ASSIGNMENT ->
Only an exact copy of the listing below will do.

RECORDED DATA ->
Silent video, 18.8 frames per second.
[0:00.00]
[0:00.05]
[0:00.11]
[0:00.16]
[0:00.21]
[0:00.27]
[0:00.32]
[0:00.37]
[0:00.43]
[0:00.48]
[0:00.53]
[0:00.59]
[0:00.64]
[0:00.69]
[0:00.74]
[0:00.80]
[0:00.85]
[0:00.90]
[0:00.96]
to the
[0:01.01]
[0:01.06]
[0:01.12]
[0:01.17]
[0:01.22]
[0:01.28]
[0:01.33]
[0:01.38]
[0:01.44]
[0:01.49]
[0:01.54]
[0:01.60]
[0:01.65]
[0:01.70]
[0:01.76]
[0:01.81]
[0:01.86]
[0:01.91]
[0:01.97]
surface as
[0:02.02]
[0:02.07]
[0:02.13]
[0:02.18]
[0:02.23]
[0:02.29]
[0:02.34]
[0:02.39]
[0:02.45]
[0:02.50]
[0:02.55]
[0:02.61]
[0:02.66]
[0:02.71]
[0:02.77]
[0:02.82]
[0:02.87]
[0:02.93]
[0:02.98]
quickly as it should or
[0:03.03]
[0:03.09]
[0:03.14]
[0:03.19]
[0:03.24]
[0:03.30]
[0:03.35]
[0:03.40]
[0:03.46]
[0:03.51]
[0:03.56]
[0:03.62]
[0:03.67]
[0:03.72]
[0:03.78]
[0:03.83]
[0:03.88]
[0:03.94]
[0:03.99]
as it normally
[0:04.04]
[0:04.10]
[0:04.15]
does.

WRITTEN REPLY ->
Silent video, 18.8 frames per second.
[0:00.00]
[0:00.05]
[0:00.11]
[0:00.16]
[0:00.21]
[0:00.27]
[0:00.32]
[0:00.37]
[0:00.43]
[0:00.48]
[0:00.53]
[0:00.59]
[0:00.64]
[0:00.69]
[0:00.74]
[0:00.80]
[0:00.85]
[0:00.90]
[0:00.96]
to the
[0:01.01]
[0:01.06]
[0:01.12]
[0:01.17]
[0:01.22]
[0:01.28]
[0:01.33]
[0:01.38]
[0:01.44]
[0:01.49]
[0:01.54]
[0:01.60]
[0:01.65]
[0:01.70]
[0:01.76]
[0:01.81]
[0:01.86]
[0:01.91]
[0:01.97]
surface as
[0:02.02]
[0:02.07]
[0:02.13]
[0:02.18]
[0:02.23]
[0:02.29]
[0:02.34]
[0:02.39]
[0:02.45]
[0:02.50]
[0:02.55]
[0:02.61]
[0:02.66]
[0:02.71]
[0:02.77]
[0:02.82]
[0:02.87]
[0:02.93]
[0:02.98]
quickly as it should or
[0:03.03]
[0:03.09]
[0:03.14]
[0:03.19]
[0:03.24]
[0:03.30]
[0:03.35]
[0:03.40]
[0:03.46]
[0:03.51]
[0:03.56]
[0:03.62]
[0:03.67]
[0:03.72]
[0:03.78]
[0:03.83]
[0:03.88]
[0:03.94]
[0:03.99]
as it normally
[0:04.04]
[0:04.10]
[0:04.15]
does.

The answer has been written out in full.